The government says the app does not collect location data, that an infected person must consent to having their information shared and only health authorities would have access to the data.
Melbourne law firm Maddocks completed a 78-page Privacy Impact Assessment (PIA) of the app. “We are satisfied that Australian government has considered the range of privacy risks associated with the app and has already taken steps to mitigate some of these risks,” Maddocks wrote.
The Australian Financial Review’s government editor, Tom Burton, reported the “gold standard” security measures being enacted. “The COVIDSafe app cannot be used to enforce quarantine or isolation restrictions, or any other laws. This will mean it will be unlawful for anyone to force the use of the app, for example for gaining entry to venues or work.
“Also prohibited is the handing over of any data to anyone other than state health agencies, including to any overseas entity or person.”
Stephen Fenech from techguide.com.au said the app “lived up to its promise of privacy and security”.
He quoted Matthew Robbins, a developer for MFractor, which downloaded and “decompiled” the app: “From what I can see, everything in the #covidsafe app is above board, very transparent and follows industry standard”.
Mr Robbins confirmed the data collected by the app is encrypted in a secure section of mobile phones and is not accessible by other apps; the app broadcasts a Bluetooth address, not a device name, and data is automatically deleted every 21 days.
Mr Fenech did find technological issues in the early hours of the app’s operation.
“The COVIDSafe app will only work with Android 6 and later.
“Android 6 was released in 2015, so if you if you are using a five-year old Android phone you might not be able to run the app.
“Another issue could arise from battery-saving features on various smartphones which may flag the COVIDSafe because it needs to be running constantly in the background to work.”
Apple and Google have announced new privacy tweaks to opt in contact tracing technology they are developing. Earlier this month they announced their decentralised contact tracing apps would be ‘anonymised’, and the service would be disabled once the virus has been contained. A US Senator, Josh Hawley of Missouri, pushed for the companies’ CEOs to be personally liable for data collected as part of the project. Germany is reportedly tweaking its app to use the decentralised system.
COVIDSafe app: how it works
- COVIDSafe is an app for your mobile phone. Download it from the Apple App Store (iPhone) or the Google Play Store (Android). Search for COVIDSafe. If you don’t have an iPhone, your phone is most likely an Android.
- Once the application is loaded, it will ask for consent to collect your details and to collect contact information gathered from other COVIDSafe app users.
- You then supply your full name, mobile phone number, age and postcode. Once your number is submitted, you are sent a code by SMS to verify your registration.
- The app needs to be running all the time on your phone. Keep notifications on so it keeps working in the background.
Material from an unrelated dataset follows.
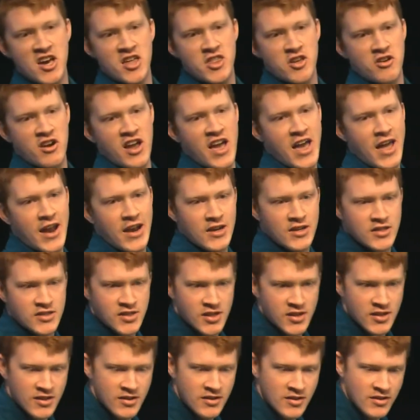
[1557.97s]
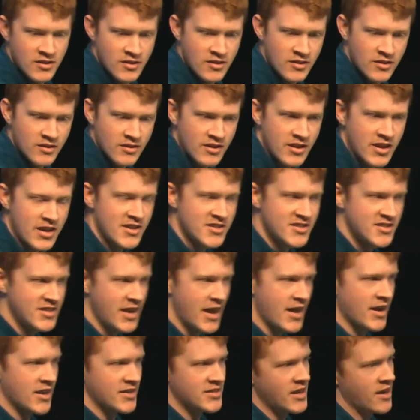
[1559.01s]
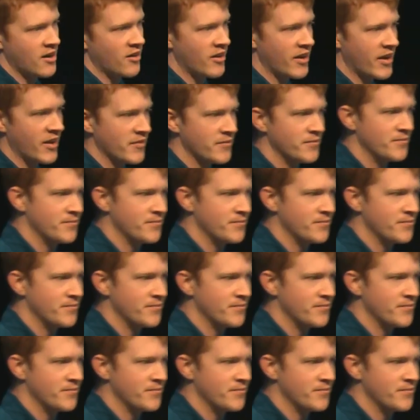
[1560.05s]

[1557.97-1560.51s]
other end is sanitary.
- The app uses the Bluetooth on your smartphone to scan and detect anyone who is also running the app within 1.5 metres for 15 minutes.
- If you need to be contacted after testing positive or being in contact with someone who tests positive, you will be asked to complete a two-factor authentication. You will then be asked to consent to upload the data in the app.
- The app is voluntary, not mandatory. The purpose of the app is “To identify people who may have come into contact with someone who has COVID-19 so that they can be advised to take measures to help stop the spread of the disease or get tested”.
- No location data will be collected at any time.
- Contact data stored on a device will be deleted after 21 days.
- All data stored will be deleted once the pandemic has concluded.
- A battery saving feature of some smartphones may flag the COVID Safe app because it is constantly running in the background.
Have you downloaded COVIDSafe? Will you? If not, why not?